[[ THE DATA, beginning ]]

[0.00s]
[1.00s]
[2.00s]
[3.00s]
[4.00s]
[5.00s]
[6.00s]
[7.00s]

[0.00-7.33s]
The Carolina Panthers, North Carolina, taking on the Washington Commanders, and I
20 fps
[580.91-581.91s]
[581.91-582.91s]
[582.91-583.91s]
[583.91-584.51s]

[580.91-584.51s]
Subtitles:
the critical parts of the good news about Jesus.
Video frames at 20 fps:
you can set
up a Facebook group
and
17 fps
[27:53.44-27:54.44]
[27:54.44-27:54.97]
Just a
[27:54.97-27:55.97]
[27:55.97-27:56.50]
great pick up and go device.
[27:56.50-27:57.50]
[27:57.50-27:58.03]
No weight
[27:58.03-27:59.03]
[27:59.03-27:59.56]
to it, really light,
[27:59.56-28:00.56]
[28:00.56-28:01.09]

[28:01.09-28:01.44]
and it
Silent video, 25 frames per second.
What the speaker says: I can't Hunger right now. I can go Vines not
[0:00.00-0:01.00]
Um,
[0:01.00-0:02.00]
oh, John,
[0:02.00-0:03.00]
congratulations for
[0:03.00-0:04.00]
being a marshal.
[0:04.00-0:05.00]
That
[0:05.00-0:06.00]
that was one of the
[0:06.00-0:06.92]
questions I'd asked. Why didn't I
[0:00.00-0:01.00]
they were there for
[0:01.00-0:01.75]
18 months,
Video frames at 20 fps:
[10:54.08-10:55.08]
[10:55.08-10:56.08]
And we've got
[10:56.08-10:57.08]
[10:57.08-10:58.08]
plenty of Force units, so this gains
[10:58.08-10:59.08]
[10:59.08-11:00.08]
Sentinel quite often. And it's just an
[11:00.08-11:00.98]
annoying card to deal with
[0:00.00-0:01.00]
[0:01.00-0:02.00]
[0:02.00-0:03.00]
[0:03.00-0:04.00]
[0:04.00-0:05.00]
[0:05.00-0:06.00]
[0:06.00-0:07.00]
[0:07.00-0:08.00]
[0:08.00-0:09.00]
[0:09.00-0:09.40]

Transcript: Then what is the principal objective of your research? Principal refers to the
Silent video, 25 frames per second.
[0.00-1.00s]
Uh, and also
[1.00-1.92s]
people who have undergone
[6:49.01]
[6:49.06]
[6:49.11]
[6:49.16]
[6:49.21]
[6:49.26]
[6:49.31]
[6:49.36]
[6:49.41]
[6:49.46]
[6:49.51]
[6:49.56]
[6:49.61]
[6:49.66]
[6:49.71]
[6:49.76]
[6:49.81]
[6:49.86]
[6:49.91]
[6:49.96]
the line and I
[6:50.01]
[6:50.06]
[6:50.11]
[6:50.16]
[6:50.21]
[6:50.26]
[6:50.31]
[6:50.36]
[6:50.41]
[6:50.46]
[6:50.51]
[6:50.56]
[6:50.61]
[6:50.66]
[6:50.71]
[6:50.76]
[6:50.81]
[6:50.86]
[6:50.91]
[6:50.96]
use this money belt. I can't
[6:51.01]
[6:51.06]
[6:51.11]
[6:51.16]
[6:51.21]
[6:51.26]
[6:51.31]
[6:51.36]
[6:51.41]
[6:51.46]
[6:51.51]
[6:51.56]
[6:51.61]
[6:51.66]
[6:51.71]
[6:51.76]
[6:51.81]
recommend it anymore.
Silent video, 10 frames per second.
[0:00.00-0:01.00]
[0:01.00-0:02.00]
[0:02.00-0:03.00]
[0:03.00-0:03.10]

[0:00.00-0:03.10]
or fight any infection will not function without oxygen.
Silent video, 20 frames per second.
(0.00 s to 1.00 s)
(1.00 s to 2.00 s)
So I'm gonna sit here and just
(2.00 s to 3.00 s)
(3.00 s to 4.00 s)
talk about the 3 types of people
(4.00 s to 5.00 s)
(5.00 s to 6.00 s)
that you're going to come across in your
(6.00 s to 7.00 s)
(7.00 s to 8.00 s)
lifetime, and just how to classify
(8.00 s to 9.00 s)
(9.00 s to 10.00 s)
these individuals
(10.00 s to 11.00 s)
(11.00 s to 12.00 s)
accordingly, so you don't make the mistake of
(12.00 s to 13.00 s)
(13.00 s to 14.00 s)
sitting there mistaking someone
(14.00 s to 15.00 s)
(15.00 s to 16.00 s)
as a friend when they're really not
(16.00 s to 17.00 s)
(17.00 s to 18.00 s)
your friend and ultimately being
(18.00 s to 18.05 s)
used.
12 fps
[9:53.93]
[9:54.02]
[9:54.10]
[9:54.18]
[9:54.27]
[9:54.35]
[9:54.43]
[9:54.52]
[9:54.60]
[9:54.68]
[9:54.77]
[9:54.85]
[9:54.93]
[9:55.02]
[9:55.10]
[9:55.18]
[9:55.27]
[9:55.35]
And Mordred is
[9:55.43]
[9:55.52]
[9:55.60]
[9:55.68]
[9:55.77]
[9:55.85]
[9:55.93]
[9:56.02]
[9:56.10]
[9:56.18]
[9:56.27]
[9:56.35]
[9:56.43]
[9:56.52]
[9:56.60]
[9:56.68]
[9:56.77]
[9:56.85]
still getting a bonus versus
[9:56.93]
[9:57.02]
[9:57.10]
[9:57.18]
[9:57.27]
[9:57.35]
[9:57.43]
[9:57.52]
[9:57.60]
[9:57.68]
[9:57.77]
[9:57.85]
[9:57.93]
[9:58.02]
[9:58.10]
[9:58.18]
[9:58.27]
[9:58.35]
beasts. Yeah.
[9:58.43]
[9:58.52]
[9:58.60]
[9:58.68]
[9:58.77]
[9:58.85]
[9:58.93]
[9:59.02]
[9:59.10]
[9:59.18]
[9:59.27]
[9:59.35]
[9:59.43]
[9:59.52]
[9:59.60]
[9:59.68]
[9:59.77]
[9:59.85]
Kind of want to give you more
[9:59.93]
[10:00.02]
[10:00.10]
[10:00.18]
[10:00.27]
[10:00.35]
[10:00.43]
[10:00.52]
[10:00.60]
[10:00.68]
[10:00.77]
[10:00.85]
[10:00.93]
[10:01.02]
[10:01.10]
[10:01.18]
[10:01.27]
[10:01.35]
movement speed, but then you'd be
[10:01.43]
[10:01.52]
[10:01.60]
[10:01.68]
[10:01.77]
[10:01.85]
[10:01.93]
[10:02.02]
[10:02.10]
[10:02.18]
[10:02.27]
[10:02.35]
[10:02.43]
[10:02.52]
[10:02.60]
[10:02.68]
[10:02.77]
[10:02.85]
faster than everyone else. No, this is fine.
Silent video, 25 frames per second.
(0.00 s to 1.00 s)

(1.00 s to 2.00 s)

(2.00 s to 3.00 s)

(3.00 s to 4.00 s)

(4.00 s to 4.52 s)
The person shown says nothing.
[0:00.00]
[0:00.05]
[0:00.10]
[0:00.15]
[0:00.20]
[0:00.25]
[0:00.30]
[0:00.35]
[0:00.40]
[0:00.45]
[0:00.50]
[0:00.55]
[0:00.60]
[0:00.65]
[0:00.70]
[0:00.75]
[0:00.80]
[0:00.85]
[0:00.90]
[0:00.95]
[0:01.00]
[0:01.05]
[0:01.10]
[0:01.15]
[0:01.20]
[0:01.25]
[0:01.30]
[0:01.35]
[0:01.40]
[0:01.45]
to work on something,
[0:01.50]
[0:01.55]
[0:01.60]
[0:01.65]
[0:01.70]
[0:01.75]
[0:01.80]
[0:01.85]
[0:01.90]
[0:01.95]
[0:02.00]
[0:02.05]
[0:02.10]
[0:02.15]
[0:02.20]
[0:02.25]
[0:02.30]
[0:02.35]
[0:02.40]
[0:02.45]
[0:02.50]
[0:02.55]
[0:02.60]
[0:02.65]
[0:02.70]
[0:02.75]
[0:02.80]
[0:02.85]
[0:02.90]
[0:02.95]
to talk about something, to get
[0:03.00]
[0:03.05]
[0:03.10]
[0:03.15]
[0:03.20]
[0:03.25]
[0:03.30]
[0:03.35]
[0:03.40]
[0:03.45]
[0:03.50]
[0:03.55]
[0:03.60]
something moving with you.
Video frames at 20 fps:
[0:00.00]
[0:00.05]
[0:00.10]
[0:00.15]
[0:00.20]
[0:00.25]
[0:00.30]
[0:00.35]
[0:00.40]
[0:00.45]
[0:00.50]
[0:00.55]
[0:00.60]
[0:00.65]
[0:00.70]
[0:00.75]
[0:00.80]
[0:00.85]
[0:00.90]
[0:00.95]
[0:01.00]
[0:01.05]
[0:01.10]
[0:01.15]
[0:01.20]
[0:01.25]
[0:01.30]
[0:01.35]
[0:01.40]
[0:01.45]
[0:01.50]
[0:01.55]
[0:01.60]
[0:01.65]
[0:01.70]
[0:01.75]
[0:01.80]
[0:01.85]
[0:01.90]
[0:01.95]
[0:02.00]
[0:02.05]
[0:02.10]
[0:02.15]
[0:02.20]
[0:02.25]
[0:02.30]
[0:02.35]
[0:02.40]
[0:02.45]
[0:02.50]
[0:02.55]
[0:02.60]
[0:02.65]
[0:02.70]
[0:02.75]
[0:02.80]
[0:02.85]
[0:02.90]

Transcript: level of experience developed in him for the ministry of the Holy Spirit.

[[ THE DATA, end ]]

== EXERCISE ==
Using the data above, repeat exactly the lines that begin at the line with "[27:56.50-27:57.50]" and end at the line with "[10:56.08-10:57.08]", both ends included.

== THE ANSWER ==
[27:56.50-27:57.50]
[27:57.50-27:58.03]
No weight
[27:58.03-27:59.03]
[27:59.03-27:59.56]
to it, really light,
[27:59.56-28:00.56]
[28:00.56-28:01.09]

[28:01.09-28:01.44]
and it
Silent video, 25 frames per second.
What the speaker says: I can't Hunger right now. I can go Vines not
[0:00.00-0:01.00]
Um,
[0:01.00-0:02.00]
oh, John,
[0:02.00-0:03.00]
congratulations for
[0:03.00-0:04.00]
being a marshal.
[0:04.00-0:05.00]
That
[0:05.00-0:06.00]
that was one of the
[0:06.00-0:06.92]
questions I'd asked. Why didn't I
[0:00.00-0:01.00]
they were there for
[0:01.00-0:01.75]
18 months,
Video frames at 20 fps:
[10:54.08-10:55.08]
[10:55.08-10:56.08]
And we've got
[10:56.08-10:57.08]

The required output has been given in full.